An adult human has his or her ducks in a row, and his or her fucks in a row. Not so with the pig-human. Pig-humans are so disorganized, so irresponsible, so unreliable, so inconsiderate of others, and so subject to changing their plans at a whim that they are incapable of following through on a commitment or an initiative. Their ducks aren't in a row. Also, their priorities are so radically out of whack that they either don't realize or don't care about what the most important expenses or activities are. So instead of studying for the GED, they sit in front of the idiot box or hunt for virtual goodies online. Instead of cleaning the homes they live in, they build elaborate Minecraft edifices or virtual farms. Instead of spending time with their (usually multiple) children to make sure they learn how to read, they spend their off hours cavorting in a mall or going out for yet another restaurant meal or else socializing. Instead of treating their benefactors with decency, they bite the hands that feed them.

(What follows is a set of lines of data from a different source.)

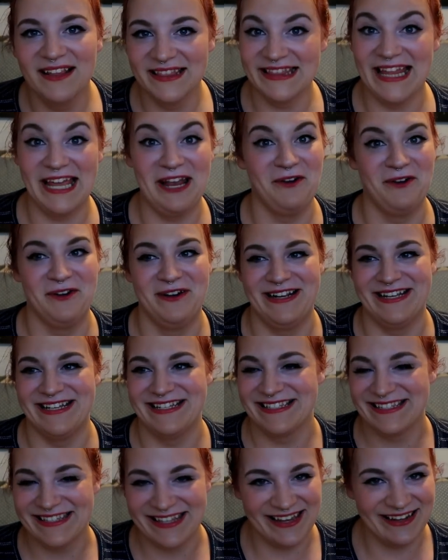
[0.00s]

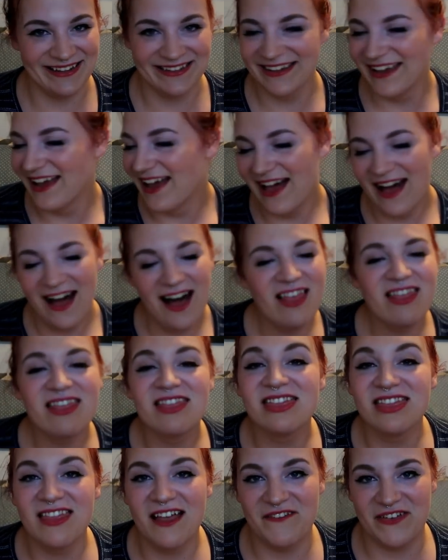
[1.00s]
hilarious. Like,
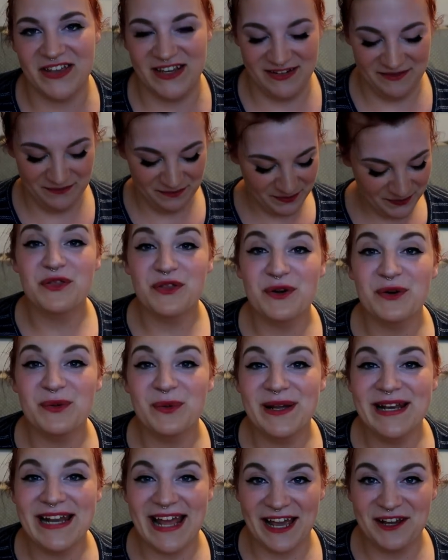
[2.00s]
love it. The third
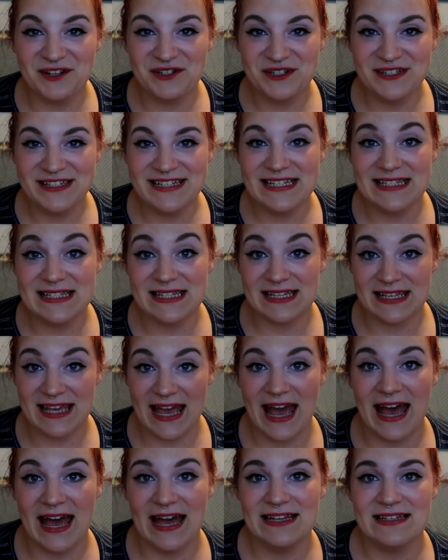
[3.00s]
one actually is a
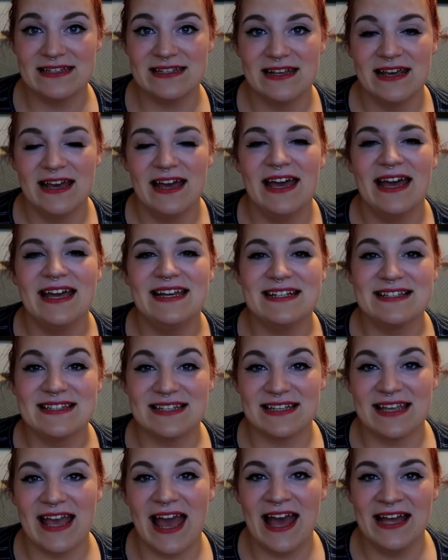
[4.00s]
cat and it's a
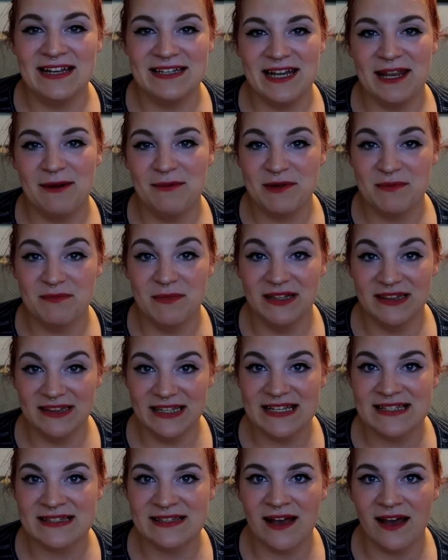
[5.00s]
cat named
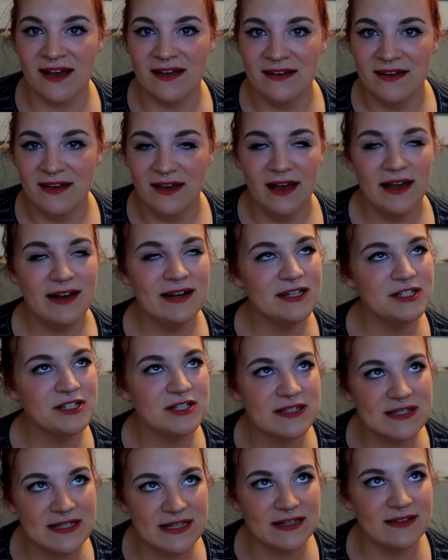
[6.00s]
Melissa. And I
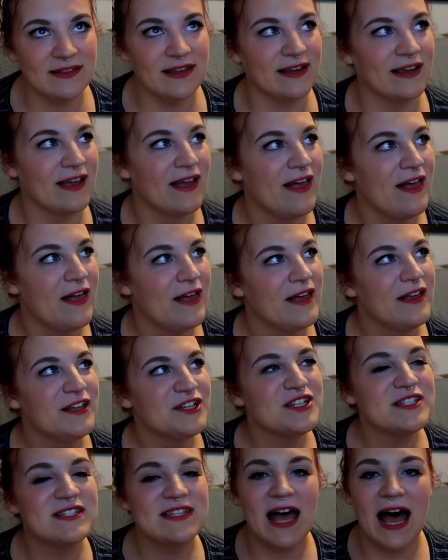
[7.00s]
just think like,
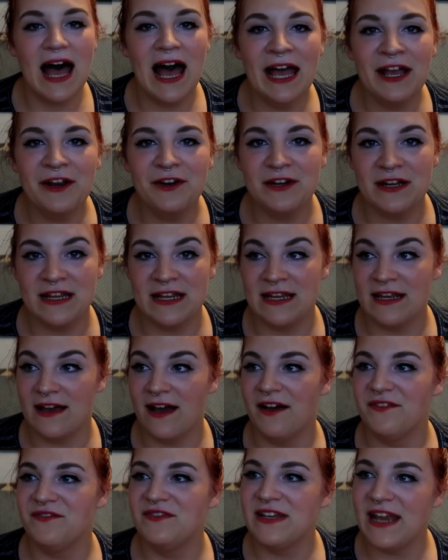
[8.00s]
just the irony
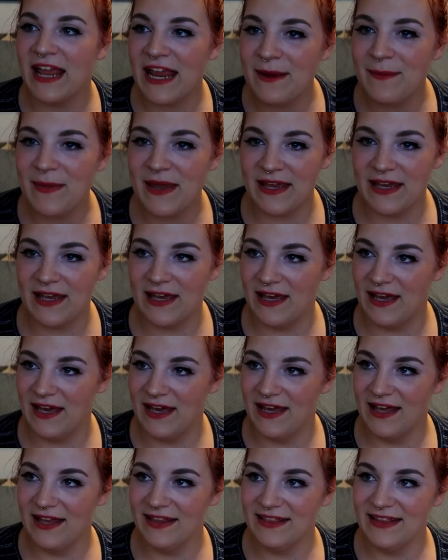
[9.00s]
of naming
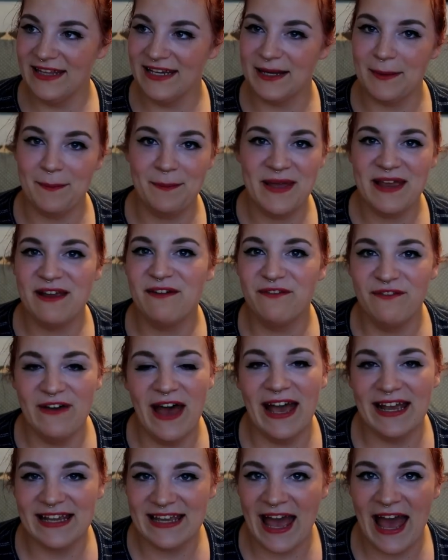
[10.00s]
like a big
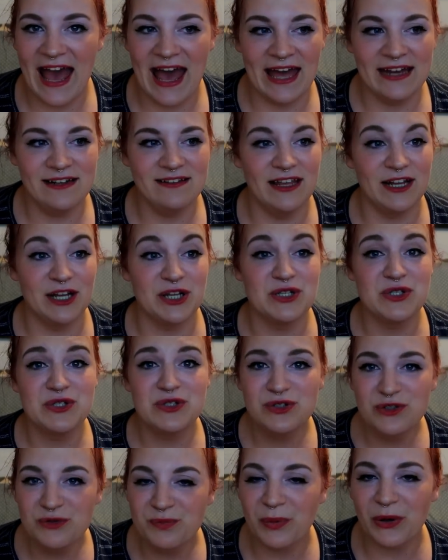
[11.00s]
fat cat, like a
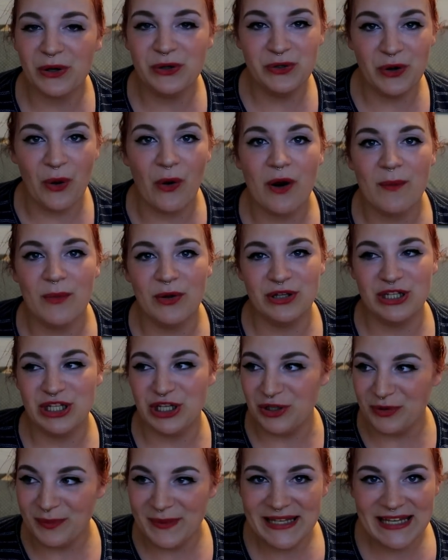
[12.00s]
super normal
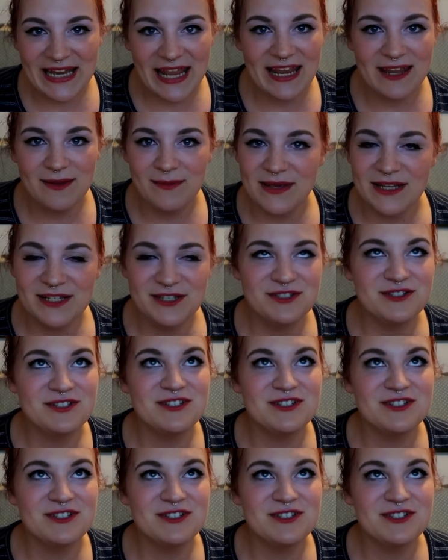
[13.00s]
human name is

That's what I mean by not having their fucks in a row.
People always go after what they want, and when every possible effort is bent on having and maintaining a sty lifestyle, you have to conclude that
the sty is what they want. They are so much in love with the sty lifestyle that they do their best to pull other people into it.

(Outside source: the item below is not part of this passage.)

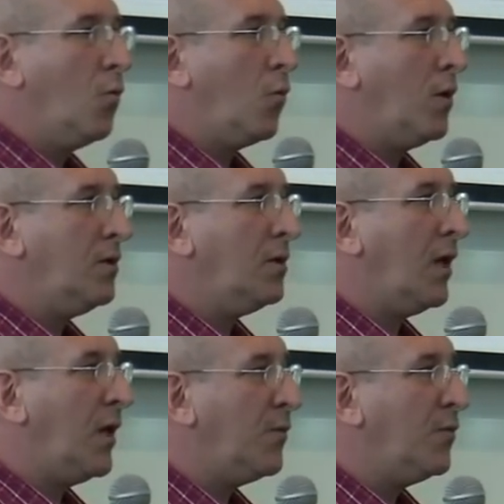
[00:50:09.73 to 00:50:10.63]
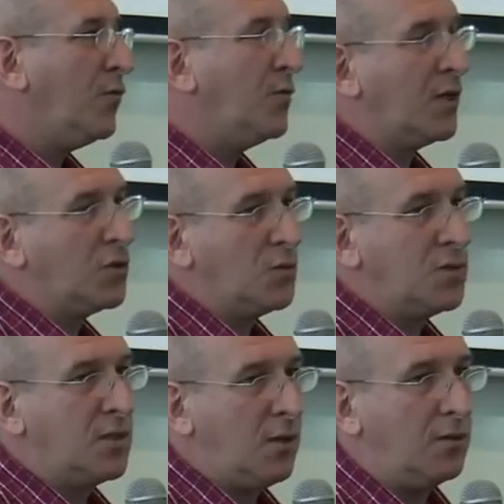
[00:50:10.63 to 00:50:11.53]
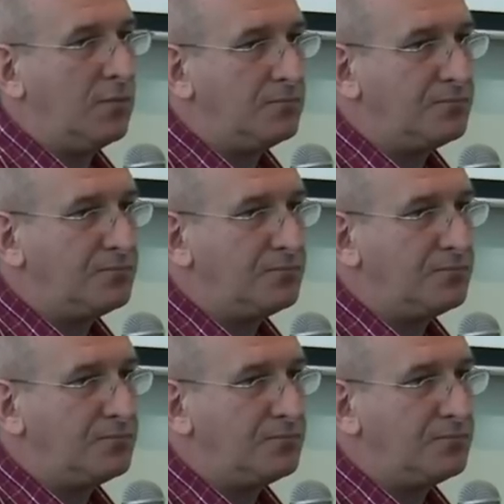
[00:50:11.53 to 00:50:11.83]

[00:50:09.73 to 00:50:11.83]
When did the library movement actually start?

Now, the thing with pigs, and by this I mean the human sort, is... they're greedy. They always want a bigger and fancier sty, and they always want more slops. They waste the vast majority of whatever slops they are given, treading them underfoot to the point where they can't be used by any other animal, but that doesn't keep them from grunting for more every chance they get. They learn that the only way to out-compete the other pigs, and the other animals (thank you, George Orwell) is to be louder and more assertive with their depiction of need. The fastest way to make someone refill the trough is to empty it. So people who live like pigs are professional victims and professionally needy.
People who live like pigs go through far more resources than people who don't live like pigs but who are in distress. Part of the reason is that the people who live like pigs are far more experienced and skilled at latching on to an available farmer, and at claiming what resources exist and are available. An experienced pig-man or pig-woman can easily outcompete, say, a genuinely vulnerable person (such as a child) when competing for resources from the extended family or community. That's why addicts, for example, suck down so much within a family that other less competitive family members end up going without.

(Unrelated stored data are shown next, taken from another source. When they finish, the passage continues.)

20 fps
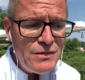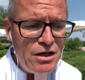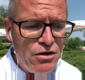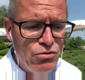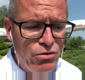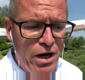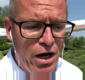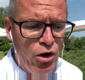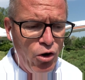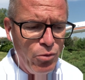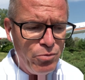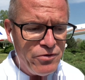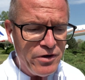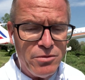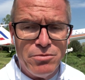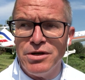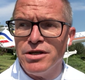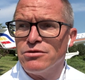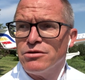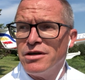who I hope will
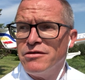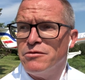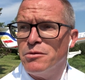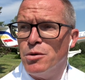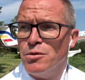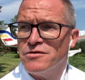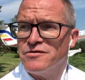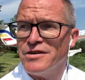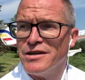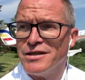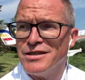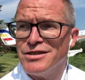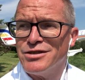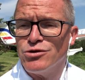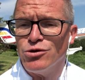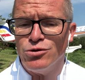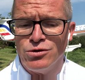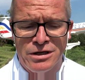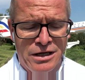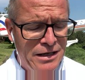be removed very
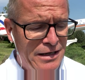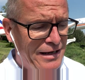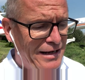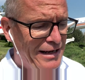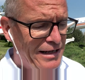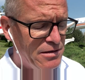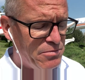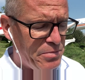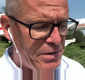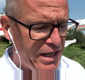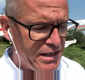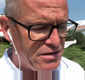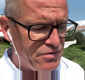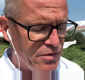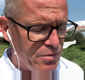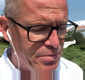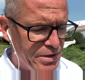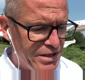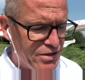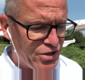soon, and Merz
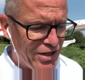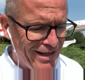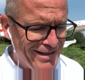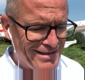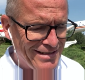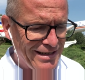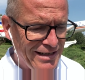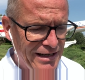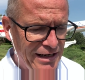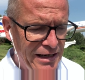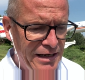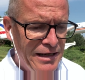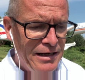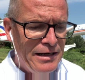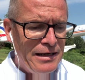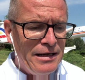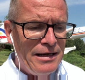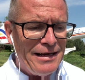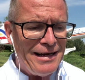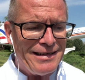will be Chancellor.
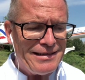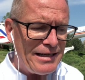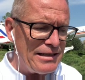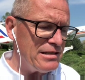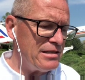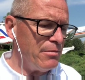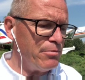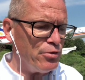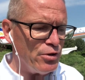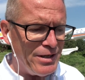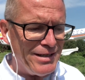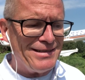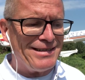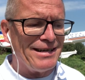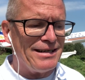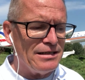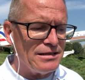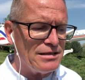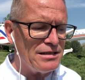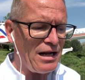Yeah, that's the
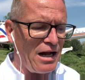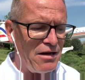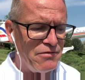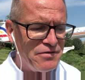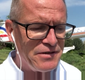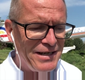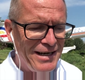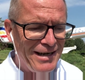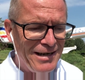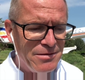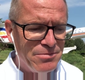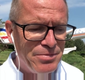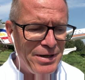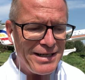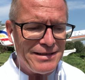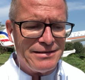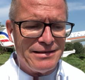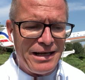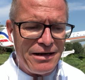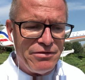political stuff here,
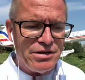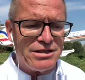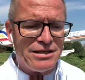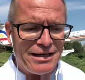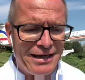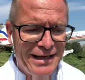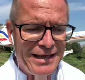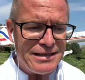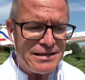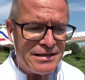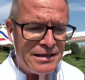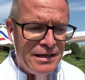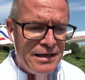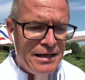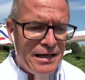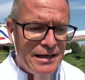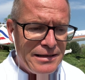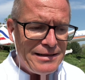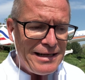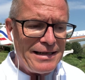but nevertheless,
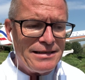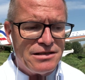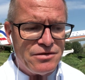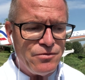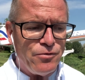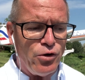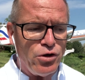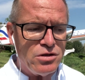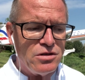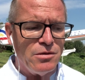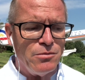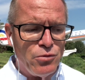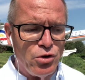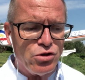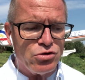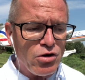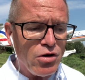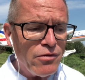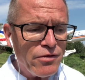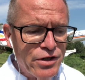that's what
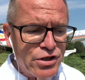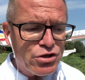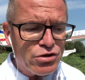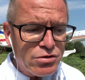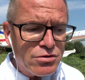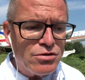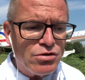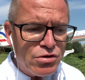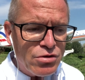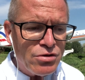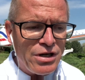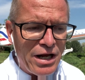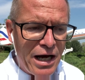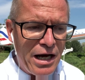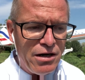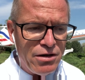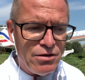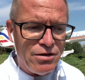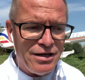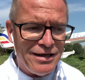Moldova should do
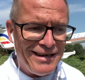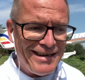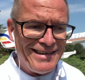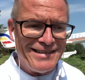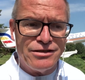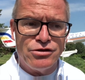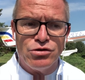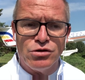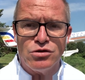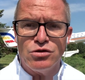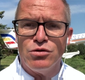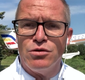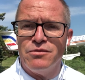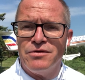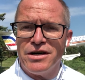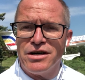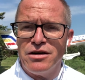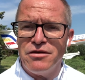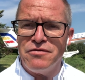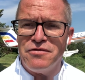now, and should do
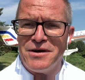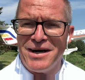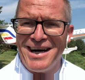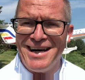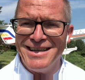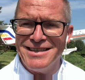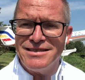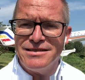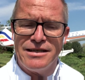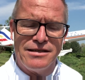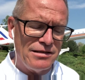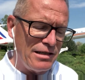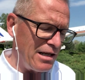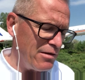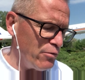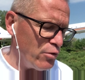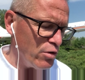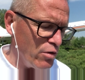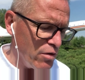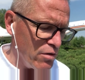very fast, and that
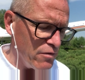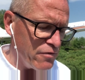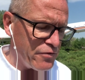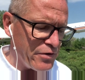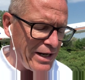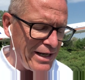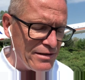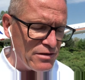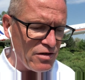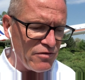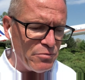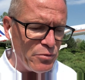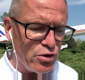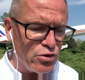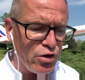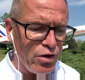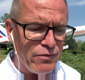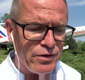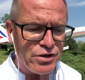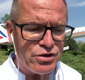what all friends of
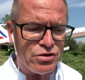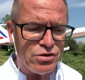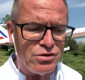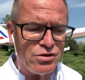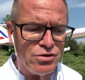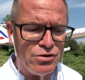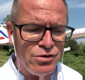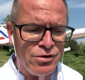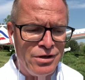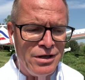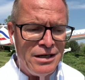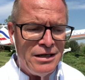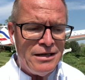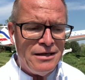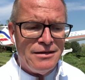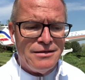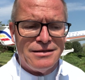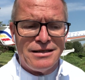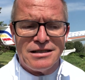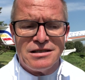Moldova should do.
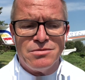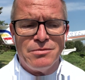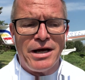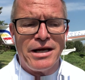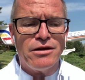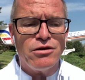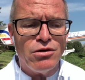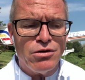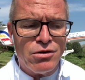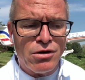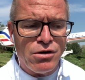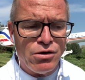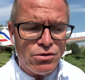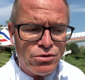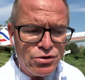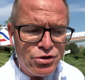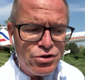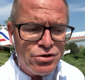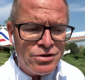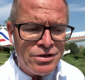That's my
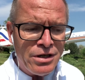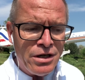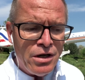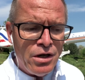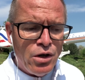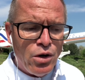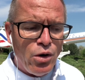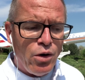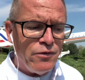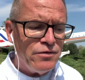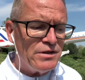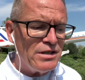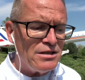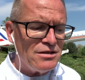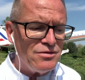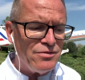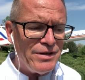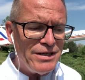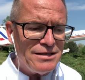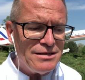conclusion of
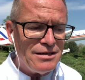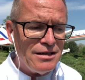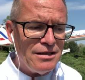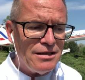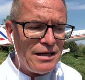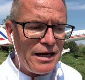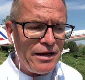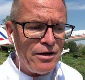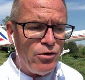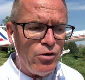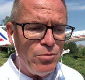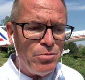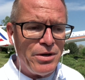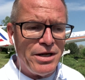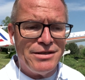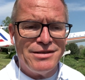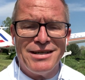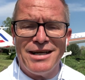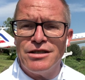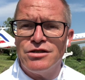this visit. I hope
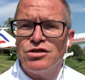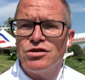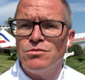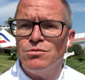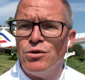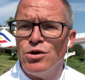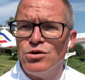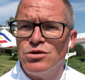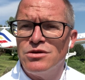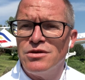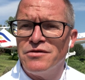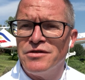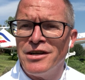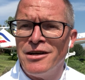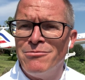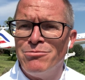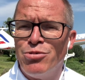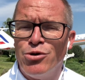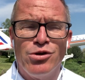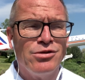I touched most of the
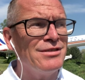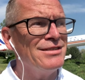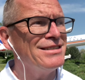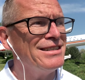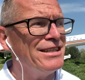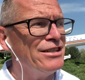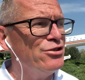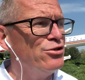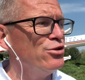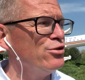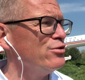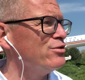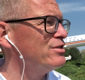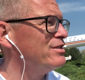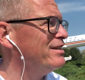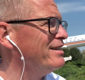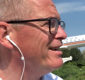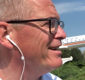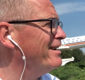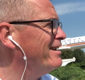important issues
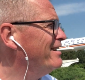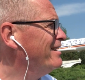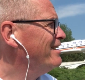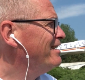here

Having established this rather disgusting analogy, I'd like to return to the point so beautifully and sarcastically made by Iris Lily: giving a little bit more to a pig doesn't help the pig long-term. Nor does it create an infrastructure in which a person in need can obtain relief. It's a fashionable and politically correct custom to pretend that voluntary and ongoing pigdom is somehow the same as being overwhelmed by unavoidable or unpredictable circumstances, but in reality it's not.
When deciding whether to offer aid, I first give the person space to show me the extent to which they embrace pig culture. One of the biggest indicators of pigdom, to me, is the inability to distinguish between "earning" money (by providing services or goods of reasonable value in exchange for it) and simply "getting" money through begging, solicitation of gifts, or dipping into the public reserves.
In a perfectly compassionate community (following Iris Lily's sarcastically presented ultra-liberal example), the pigs quickly commandeer all the available resources, leaving none for people whose distress is anything but self inflicted.